- _PROBLEM TO WORK ON_
Where the listing below has a line with "[24:52.21-24:53.25]", write out exactly that line and every line after it, stopping after the line with "[00:04:28.53 to 00:04:28.63]".

-- MATERIAL FOR THIS EXERCISE follows --

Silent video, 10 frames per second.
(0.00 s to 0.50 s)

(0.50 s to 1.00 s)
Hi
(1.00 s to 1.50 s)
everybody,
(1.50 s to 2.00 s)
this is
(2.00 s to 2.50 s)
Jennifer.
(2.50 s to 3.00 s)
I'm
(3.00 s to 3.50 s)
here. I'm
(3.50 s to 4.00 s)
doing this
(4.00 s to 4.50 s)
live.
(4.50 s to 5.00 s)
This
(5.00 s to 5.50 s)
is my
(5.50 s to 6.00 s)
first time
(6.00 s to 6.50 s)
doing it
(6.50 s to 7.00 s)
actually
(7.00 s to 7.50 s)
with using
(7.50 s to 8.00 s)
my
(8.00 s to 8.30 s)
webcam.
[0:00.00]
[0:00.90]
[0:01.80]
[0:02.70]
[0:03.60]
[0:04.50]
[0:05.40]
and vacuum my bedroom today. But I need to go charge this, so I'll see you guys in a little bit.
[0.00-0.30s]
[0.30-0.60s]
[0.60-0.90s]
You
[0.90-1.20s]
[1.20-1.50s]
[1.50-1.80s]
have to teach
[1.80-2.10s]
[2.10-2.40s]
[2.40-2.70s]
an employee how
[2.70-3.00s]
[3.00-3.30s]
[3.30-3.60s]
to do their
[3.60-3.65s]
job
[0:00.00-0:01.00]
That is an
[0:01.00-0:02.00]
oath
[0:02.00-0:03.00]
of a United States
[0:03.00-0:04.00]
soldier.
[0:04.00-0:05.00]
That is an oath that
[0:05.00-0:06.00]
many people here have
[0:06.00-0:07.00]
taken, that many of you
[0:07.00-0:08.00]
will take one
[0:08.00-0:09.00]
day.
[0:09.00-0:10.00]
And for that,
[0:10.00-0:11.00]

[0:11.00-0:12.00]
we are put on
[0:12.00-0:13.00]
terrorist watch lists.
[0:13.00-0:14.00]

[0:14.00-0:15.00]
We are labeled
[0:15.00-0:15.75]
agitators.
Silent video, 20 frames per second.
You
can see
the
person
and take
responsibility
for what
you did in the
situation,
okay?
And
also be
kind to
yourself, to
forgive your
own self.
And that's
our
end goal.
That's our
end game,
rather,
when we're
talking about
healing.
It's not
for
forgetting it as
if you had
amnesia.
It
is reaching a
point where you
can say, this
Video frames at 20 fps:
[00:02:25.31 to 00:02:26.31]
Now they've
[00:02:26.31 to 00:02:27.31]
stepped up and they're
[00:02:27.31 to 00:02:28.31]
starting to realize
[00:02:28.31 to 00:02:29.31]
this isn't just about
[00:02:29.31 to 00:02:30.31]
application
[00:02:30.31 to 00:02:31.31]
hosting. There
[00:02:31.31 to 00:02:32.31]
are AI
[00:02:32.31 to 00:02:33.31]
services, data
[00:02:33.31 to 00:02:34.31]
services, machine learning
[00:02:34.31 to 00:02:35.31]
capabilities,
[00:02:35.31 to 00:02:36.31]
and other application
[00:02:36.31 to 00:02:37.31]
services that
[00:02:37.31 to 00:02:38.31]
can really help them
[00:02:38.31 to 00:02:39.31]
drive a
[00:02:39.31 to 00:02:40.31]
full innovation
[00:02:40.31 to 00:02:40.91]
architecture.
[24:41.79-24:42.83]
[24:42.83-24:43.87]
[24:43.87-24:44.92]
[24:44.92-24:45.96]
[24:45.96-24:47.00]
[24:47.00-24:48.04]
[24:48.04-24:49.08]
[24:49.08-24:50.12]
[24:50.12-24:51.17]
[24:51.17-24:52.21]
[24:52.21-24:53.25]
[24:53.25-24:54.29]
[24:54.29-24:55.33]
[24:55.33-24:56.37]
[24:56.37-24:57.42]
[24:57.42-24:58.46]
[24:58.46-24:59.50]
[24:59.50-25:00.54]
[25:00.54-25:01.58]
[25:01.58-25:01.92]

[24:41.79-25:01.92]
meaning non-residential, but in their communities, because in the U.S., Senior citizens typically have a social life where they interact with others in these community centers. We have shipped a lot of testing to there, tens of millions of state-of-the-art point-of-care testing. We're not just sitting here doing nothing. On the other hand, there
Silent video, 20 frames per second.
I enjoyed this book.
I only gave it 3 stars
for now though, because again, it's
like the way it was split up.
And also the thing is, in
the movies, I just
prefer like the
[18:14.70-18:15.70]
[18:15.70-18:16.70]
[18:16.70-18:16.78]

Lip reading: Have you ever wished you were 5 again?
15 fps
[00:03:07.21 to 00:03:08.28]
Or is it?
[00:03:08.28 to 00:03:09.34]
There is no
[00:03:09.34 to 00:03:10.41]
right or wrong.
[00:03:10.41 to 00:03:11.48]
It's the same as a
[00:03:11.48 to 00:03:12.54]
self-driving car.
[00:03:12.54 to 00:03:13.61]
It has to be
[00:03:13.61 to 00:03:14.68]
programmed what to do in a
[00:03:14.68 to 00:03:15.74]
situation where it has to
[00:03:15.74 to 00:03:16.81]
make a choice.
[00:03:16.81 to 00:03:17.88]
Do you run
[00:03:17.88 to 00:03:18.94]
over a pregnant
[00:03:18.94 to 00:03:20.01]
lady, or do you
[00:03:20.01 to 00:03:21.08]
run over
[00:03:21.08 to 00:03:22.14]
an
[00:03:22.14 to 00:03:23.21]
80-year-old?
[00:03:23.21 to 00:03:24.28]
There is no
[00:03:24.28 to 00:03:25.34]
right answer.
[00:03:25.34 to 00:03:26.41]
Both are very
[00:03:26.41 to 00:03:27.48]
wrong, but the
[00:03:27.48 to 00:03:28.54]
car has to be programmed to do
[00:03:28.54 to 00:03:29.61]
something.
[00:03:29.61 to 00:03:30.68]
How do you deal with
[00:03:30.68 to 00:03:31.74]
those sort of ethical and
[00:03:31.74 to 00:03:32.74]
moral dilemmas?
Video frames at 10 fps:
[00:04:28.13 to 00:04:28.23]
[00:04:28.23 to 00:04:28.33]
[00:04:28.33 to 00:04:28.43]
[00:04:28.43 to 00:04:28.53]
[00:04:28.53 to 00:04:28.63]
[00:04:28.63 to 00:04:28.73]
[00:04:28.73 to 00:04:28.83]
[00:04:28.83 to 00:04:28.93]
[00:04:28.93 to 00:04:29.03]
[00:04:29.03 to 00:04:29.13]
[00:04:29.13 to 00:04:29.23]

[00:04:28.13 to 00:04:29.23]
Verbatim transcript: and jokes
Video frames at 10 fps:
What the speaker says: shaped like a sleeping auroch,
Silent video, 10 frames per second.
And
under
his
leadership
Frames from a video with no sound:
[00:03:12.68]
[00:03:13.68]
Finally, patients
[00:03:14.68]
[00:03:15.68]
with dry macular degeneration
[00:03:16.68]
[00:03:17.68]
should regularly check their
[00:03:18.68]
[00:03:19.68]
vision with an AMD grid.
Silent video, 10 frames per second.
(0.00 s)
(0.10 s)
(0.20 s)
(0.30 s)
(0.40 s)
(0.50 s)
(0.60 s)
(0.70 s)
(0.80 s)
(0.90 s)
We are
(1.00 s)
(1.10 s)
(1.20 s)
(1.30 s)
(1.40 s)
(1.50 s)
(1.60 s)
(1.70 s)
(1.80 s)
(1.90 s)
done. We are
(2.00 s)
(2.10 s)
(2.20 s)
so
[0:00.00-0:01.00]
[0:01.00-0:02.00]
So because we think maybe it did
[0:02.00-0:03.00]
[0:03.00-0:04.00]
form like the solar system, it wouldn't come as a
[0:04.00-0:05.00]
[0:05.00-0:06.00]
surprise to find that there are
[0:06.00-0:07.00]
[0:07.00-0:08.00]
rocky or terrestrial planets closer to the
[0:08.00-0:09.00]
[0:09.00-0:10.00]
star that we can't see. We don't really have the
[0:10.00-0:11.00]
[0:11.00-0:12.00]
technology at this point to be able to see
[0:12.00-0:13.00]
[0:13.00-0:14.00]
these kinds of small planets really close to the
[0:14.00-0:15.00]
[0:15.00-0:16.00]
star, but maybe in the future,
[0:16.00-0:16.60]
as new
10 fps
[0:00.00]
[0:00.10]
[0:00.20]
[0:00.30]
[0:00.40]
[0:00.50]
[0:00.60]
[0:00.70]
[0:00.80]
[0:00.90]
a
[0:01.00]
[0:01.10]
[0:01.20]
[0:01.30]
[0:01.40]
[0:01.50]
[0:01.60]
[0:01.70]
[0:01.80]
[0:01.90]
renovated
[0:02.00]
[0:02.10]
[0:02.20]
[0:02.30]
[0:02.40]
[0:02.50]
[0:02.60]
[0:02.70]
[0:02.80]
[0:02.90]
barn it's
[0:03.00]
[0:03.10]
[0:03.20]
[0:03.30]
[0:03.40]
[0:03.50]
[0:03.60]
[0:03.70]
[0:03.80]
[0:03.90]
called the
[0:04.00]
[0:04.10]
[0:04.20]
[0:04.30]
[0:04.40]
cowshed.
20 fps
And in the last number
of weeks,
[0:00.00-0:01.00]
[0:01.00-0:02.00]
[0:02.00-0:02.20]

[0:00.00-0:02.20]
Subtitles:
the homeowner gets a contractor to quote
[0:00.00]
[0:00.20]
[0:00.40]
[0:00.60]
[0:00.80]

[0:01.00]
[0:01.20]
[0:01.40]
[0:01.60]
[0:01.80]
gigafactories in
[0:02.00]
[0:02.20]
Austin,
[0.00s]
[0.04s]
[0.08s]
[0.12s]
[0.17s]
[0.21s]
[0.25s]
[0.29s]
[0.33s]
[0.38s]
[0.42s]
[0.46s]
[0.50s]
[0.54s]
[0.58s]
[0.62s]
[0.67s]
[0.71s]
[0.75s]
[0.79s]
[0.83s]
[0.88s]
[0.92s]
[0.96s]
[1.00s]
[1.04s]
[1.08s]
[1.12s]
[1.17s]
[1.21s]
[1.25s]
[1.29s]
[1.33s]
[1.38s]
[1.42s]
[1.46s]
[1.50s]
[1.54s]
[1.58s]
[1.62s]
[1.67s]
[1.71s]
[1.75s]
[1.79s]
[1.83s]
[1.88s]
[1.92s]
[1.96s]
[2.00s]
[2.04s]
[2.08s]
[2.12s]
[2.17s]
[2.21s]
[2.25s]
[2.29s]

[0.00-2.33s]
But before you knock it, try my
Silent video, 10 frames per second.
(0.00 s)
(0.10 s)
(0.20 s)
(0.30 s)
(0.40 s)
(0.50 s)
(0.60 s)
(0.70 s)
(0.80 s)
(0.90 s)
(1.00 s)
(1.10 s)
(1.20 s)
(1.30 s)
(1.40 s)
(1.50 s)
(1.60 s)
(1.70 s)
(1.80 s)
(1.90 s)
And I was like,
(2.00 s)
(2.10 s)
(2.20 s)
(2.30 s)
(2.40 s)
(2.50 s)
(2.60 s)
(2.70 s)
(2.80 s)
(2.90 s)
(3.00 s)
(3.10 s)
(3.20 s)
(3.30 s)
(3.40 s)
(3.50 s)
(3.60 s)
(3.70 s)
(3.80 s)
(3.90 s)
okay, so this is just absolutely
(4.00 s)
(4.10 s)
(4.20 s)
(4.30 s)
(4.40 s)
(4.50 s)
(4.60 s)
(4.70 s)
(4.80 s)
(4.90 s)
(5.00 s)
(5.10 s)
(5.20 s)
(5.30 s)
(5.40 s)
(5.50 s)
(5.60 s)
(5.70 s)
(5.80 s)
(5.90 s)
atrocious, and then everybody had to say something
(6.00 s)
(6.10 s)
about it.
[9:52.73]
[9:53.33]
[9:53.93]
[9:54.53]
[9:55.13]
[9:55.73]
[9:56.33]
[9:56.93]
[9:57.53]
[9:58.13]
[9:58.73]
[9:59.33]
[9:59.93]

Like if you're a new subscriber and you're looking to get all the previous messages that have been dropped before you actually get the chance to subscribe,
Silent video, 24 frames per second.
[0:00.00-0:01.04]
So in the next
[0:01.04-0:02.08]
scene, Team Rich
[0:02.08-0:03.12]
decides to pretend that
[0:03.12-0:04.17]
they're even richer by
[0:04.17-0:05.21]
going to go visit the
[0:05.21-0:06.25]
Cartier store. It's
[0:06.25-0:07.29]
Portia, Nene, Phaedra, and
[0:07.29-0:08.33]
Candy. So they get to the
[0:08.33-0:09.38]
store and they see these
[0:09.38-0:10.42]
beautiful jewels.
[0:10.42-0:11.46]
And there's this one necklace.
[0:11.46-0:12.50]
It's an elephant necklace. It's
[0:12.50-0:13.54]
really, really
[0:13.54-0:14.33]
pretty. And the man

-- MATERIAL FOR THIS EXERCISE concluded --

- _FINAL ANSWER_
[24:52.21-24:53.25]
[24:53.25-24:54.29]
[24:54.29-24:55.33]
[24:55.33-24:56.37]
[24:56.37-24:57.42]
[24:57.42-24:58.46]
[24:58.46-24:59.50]
[24:59.50-25:00.54]
[25:00.54-25:01.58]
[25:01.58-25:01.92]

[24:41.79-25:01.92]
meaning non-residential, but in their communities, because in the U.S., Senior citizens typically have a social life where they interact with others in these community centers. We have shipped a lot of testing to there, tens of millions of state-of-the-art point-of-care testing. We're not just sitting here doing nothing. On the other hand, there
Silent video, 20 frames per second.
I enjoyed this book.
I only gave it 3 stars
for now though, because again, it's
like the way it was split up.
And also the thing is, in
the movies, I just
prefer like the
[18:14.70-18:15.70]
[18:15.70-18:16.70]
[18:16.70-18:16.78]

Lip reading: Have you ever wished you were 5 again?
15 fps
[00:03:07.21 to 00:03:08.28]
Or is it?
[00:03:08.28 to 00:03:09.34]
There is no
[00:03:09.34 to 00:03:10.41]
right or wrong.
[00:03:10.41 to 00:03:11.48]
It's the same as a
[00:03:11.48 to 00:03:12.54]
self-driving car.
[00:03:12.54 to 00:03:13.61]
It has to be
[00:03:13.61 to 00:03:14.68]
programmed what to do in a
[00:03:14.68 to 00:03:15.74]
situation where it has to
[00:03:15.74 to 00:03:16.81]
make a choice.
[00:03:16.81 to 00:03:17.88]
Do you run
[00:03:17.88 to 00:03:18.94]
over a pregnant
[00:03:18.94 to 00:03:20.01]
lady, or do you
[00:03:20.01 to 00:03:21.08]
run over
[00:03:21.08 to 00:03:22.14]
an
[00:03:22.14 to 00:03:23.21]
80-year-old?
[00:03:23.21 to 00:03:24.28]
There is no
[00:03:24.28 to 00:03:25.34]
right answer.
[00:03:25.34 to 00:03:26.41]
Both are very
[00:03:26.41 to 00:03:27.48]
wrong, but the
[00:03:27.48 to 00:03:28.54]
car has to be programmed to do
[00:03:28.54 to 00:03:29.61]
something.
[00:03:29.61 to 00:03:30.68]
How do you deal with
[00:03:30.68 to 00:03:31.74]
those sort of ethical and
[00:03:31.74 to 00:03:32.74]
moral dilemmas?
Video frames at 10 fps:
[00:04:28.13 to 00:04:28.23]
[00:04:28.23 to 00:04:28.33]
[00:04:28.33 to 00:04:28.43]
[00:04:28.43 to 00:04:28.53]
[00:04:28.53 to 00:04:28.63]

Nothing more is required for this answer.